Task instructions —
When you transcribe the records that follow, reproduce each line exactly as given.

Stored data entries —
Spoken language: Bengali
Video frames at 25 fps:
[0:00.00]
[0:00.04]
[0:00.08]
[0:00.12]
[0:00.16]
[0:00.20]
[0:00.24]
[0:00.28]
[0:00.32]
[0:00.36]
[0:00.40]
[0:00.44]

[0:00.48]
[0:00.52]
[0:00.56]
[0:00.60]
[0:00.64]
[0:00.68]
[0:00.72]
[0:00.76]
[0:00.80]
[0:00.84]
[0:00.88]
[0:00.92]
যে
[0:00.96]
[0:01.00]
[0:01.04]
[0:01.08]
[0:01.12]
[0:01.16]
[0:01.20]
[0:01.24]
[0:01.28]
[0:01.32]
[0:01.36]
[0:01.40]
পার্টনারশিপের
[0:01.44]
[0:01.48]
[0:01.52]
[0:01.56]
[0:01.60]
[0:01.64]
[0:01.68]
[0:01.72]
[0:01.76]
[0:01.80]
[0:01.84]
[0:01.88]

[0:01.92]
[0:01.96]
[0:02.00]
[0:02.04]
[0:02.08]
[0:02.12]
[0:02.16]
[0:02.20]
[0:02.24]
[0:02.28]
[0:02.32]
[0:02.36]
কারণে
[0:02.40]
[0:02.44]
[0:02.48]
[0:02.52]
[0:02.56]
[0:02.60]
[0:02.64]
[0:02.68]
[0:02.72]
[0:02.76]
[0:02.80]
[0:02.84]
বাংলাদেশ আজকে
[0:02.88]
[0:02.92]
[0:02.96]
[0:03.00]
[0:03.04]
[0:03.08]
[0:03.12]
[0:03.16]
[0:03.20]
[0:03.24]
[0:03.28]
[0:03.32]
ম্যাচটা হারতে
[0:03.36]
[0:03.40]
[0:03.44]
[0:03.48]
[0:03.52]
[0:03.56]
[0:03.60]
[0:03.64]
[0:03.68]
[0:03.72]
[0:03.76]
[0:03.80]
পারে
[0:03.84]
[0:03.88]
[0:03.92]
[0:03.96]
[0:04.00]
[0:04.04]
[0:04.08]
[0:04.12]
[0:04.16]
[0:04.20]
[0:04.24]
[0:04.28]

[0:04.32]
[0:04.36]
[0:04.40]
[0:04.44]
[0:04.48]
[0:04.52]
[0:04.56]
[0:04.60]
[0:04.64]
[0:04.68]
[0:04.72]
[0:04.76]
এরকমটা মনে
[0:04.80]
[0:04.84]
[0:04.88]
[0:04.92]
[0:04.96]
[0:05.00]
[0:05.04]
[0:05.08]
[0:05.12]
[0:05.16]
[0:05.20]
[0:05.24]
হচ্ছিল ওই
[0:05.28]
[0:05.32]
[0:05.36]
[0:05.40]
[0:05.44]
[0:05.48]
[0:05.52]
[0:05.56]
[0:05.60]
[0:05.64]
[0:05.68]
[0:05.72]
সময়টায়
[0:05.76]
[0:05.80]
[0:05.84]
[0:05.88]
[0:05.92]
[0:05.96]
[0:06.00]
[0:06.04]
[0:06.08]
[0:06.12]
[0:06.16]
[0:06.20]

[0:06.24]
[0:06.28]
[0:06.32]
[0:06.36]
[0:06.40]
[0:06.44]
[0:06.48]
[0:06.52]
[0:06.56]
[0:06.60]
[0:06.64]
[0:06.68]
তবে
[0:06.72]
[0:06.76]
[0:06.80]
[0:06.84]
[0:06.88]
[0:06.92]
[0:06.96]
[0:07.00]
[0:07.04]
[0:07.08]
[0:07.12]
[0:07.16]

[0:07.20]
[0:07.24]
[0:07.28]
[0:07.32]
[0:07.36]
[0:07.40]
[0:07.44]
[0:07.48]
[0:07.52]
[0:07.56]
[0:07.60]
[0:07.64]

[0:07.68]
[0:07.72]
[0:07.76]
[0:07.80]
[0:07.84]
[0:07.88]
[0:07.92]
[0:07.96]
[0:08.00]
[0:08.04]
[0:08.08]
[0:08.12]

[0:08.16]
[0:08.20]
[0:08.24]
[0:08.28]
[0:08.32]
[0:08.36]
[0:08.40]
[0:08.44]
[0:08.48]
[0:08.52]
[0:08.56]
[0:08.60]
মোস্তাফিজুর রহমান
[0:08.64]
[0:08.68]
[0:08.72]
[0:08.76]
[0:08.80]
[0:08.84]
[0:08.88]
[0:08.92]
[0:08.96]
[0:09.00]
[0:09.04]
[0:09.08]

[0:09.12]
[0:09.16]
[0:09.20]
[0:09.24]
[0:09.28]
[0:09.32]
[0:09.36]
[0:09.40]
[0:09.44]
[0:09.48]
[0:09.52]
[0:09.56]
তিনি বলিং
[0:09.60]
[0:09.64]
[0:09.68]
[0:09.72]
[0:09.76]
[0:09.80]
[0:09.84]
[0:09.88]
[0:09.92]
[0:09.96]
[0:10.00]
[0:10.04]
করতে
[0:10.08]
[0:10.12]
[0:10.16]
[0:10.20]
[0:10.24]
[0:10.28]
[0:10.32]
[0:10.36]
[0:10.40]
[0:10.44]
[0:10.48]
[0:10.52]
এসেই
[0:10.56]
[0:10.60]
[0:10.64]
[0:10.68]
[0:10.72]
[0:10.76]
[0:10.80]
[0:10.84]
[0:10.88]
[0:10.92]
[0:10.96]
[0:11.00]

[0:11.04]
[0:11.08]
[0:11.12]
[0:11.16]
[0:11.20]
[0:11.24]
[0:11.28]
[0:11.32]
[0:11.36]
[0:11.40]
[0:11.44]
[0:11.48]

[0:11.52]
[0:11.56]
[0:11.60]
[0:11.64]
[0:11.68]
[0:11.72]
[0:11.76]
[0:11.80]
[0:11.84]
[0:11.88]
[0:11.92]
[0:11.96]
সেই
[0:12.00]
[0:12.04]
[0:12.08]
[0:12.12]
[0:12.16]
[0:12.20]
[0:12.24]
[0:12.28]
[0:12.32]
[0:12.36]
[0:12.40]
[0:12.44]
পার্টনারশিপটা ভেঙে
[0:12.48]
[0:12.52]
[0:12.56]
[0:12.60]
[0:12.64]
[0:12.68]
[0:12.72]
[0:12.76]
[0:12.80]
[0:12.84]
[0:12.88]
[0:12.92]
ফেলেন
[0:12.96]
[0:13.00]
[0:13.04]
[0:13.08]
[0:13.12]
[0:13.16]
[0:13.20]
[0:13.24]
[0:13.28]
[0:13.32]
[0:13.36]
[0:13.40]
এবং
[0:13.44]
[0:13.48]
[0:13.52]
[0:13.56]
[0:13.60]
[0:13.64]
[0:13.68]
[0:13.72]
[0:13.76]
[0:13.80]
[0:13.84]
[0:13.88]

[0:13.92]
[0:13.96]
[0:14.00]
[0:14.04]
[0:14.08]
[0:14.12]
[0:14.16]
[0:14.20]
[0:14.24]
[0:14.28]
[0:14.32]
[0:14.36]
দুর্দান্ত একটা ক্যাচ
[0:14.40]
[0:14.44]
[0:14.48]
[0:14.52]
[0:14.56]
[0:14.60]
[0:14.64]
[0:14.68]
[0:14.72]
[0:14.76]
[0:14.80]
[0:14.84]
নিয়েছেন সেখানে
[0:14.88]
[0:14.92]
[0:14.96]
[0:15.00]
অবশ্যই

Exercise output —
Spoken language: Bengali
Video frames at 25 fps:
[0:00.00]
[0:00.04]
[0:00.08]
[0:00.12]
[0:00.16]
[0:00.20]
[0:00.24]
[0:00.28]
[0:00.32]
[0:00.36]
[0:00.40]
[0:00.44]

[0:00.48]
[0:00.52]
[0:00.56]
[0:00.60]
[0:00.64]
[0:00.68]
[0:00.72]
[0:00.76]
[0:00.80]
[0:00.84]
[0:00.88]
[0:00.92]
যে
[0:00.96]
[0:01.00]
[0:01.04]
[0:01.08]
[0:01.12]
[0:01.16]
[0:01.20]
[0:01.24]
[0:01.28]
[0:01.32]
[0:01.36]
[0:01.40]
পার্টনারশিপের
[0:01.44]
[0:01.48]
[0:01.52]
[0:01.56]
[0:01.60]
[0:01.64]
[0:01.68]
[0:01.72]
[0:01.76]
[0:01.80]
[0:01.84]
[0:01.88]

[0:01.92]
[0:01.96]
[0:02.00]
[0:02.04]
[0:02.08]
[0:02.12]
[0:02.16]
[0:02.20]
[0:02.24]
[0:02.28]
[0:02.32]
[0:02.36]
কারণে
[0:02.40]
[0:02.44]
[0:02.48]
[0:02.52]
[0:02.56]
[0:02.60]
[0:02.64]
[0:02.68]
[0:02.72]
[0:02.76]
[0:02.80]
[0:02.84]
বাংলাদেশ আজকে
[0:02.88]
[0:02.92]
[0:02.96]
[0:03.00]
[0:03.04]
[0:03.08]
[0:03.12]
[0:03.16]
[0:03.20]
[0:03.24]
[0:03.28]
[0:03.32]
ম্যাচটা হারতে
[0:03.36]
[0:03.40]
[0:03.44]
[0:03.48]
[0:03.52]
[0:03.56]
[0:03.60]
[0:03.64]
[0:03.68]
[0:03.72]
[0:03.76]
[0:03.80]
পারে
[0:03.84]
[0:03.88]
[0:03.92]
[0:03.96]
[0:04.00]
[0:04.04]
[0:04.08]
[0:04.12]
[0:04.16]
[0:04.20]
[0:04.24]
[0:04.28]

[0:04.32]
[0:04.36]
[0:04.40]
[0:04.44]
[0:04.48]
[0:04.52]
[0:04.56]
[0:04.60]
[0:04.64]
[0:04.68]
[0:04.72]
[0:04.76]
এরকমটা মনে
[0:04.80]
[0:04.84]
[0:04.88]
[0:04.92]
[0:04.96]
[0:05.00]
[0:05.04]
[0:05.08]
[0:05.12]
[0:05.16]
[0:05.20]
[0:05.24]
হচ্ছিল ওই
[0:05.28]
[0:05.32]
[0:05.36]
[0:05.40]
[0:05.44]
[0:05.48]
[0:05.52]
[0:05.56]
[0:05.60]
[0:05.64]
[0:05.68]
[0:05.72]
সময়টায়
[0:05.76]
[0:05.80]
[0:05.84]
[0:05.88]
[0:05.92]
[0:05.96]
[0:06.00]
[0:06.04]
[0:06.08]
[0:06.12]
[0:06.16]
[0:06.20]

[0:06.24]
[0:06.28]
[0:06.32]
[0:06.36]
[0:06.40]
[0:06.44]
[0:06.48]
[0:06.52]
[0:06.56]
[0:06.60]
[0:06.64]
[0:06.68]
তবে
[0:06.72]
[0:06.76]
[0:06.80]
[0:06.84]
[0:06.88]
[0:06.92]
[0:06.96]
[0:07.00]
[0:07.04]
[0:07.08]
[0:07.12]
[0:07.16]

[0:07.20]
[0:07.24]
[0:07.28]
[0:07.32]
[0:07.36]
[0:07.40]
[0:07.44]
[0:07.48]
[0:07.52]
[0:07.56]
[0:07.60]
[0:07.64]

[0:07.68]
[0:07.72]
[0:07.76]
[0:07.80]
[0:07.84]
[0:07.88]
[0:07.92]
[0:07.96]
[0:08.00]
[0:08.04]
[0:08.08]
[0:08.12]

[0:08.16]
[0:08.20]
[0:08.24]
[0:08.28]
[0:08.32]
[0:08.36]
[0:08.40]
[0:08.44]
[0:08.48]
[0:08.52]
[0:08.56]
[0:08.60]
মোস্তাফিজুর রহমান
[0:08.64]
[0:08.68]
[0:08.72]
[0:08.76]
[0:08.80]
[0:08.84]
[0:08.88]
[0:08.92]
[0:08.96]
[0:09.00]
[0:09.04]
[0:09.08]

[0:09.12]
[0:09.16]
[0:09.20]
[0:09.24]
[0:09.28]
[0:09.32]
[0:09.36]
[0:09.40]
[0:09.44]
[0:09.48]
[0:09.52]
[0:09.56]
তিনি বলিং
[0:09.60]
[0:09.64]
[0:09.68]
[0:09.72]
[0:09.76]
[0:09.80]
[0:09.84]
[0:09.88]
[0:09.92]
[0:09.96]
[0:10.00]
[0:10.04]
করতে
[0:10.08]
[0:10.12]
[0:10.16]
[0:10.20]
[0:10.24]
[0:10.28]
[0:10.32]
[0:10.36]
[0:10.40]
[0:10.44]
[0:10.48]
[0:10.52]
এসেই
[0:10.56]
[0:10.60]
[0:10.64]
[0:10.68]
[0:10.72]
[0:10.76]
[0:10.80]
[0:10.84]
[0:10.88]
[0:10.92]
[0:10.96]
[0:11.00]

[0:11.04]
[0:11.08]
[0:11.12]
[0:11.16]
[0:11.20]
[0:11.24]
[0:11.28]
[0:11.32]
[0:11.36]
[0:11.40]
[0:11.44]
[0:11.48]

[0:11.52]
[0:11.56]
[0:11.60]
[0:11.64]
[0:11.68]
[0:11.72]
[0:11.76]
[0:11.80]
[0:11.84]
[0:11.88]
[0:11.92]
[0:11.96]
সেই
[0:12.00]
[0:12.04]
[0:12.08]
[0:12.12]
[0:12.16]
[0:12.20]
[0:12.24]
[0:12.28]
[0:12.32]
[0:12.36]
[0:12.40]
[0:12.44]
পার্টনারশিপটা ভেঙে
[0:12.48]
[0:12.52]
[0:12.56]
[0:12.60]
[0:12.64]
[0:12.68]
[0:12.72]
[0:12.76]
[0:12.80]
[0:12.84]
[0:12.88]
[0:12.92]
ফেলেন
[0:12.96]
[0:13.00]
[0:13.04]
[0:13.08]
[0:13.12]
[0:13.16]
[0:13.20]
[0:13.24]
[0:13.28]
[0:13.32]
[0:13.36]
[0:13.40]
এবং
[0:13.44]
[0:13.48]
[0:13.52]
[0:13.56]
[0:13.60]
[0:13.64]
[0:13.68]
[0:13.72]
[0:13.76]
[0:13.80]
[0:13.84]
[0:13.88]

[0:13.92]
[0:13.96]
[0:14.00]
[0:14.04]
[0:14.08]
[0:14.12]
[0:14.16]
[0:14.20]
[0:14.24]
[0:14.28]
[0:14.32]
[0:14.36]
দুর্দান্ত একটা ক্যাচ
[0:14.40]
[0:14.44]
[0:14.48]
[0:14.52]
[0:14.56]
[0:14.60]
[0:14.64]
[0:14.68]
[0:14.72]
[0:14.76]
[0:14.80]
[0:14.84]
নিয়েছেন সেখানে
[0:14.88]
[0:14.92]
[0:14.96]
[0:15.00]
অবশ্যই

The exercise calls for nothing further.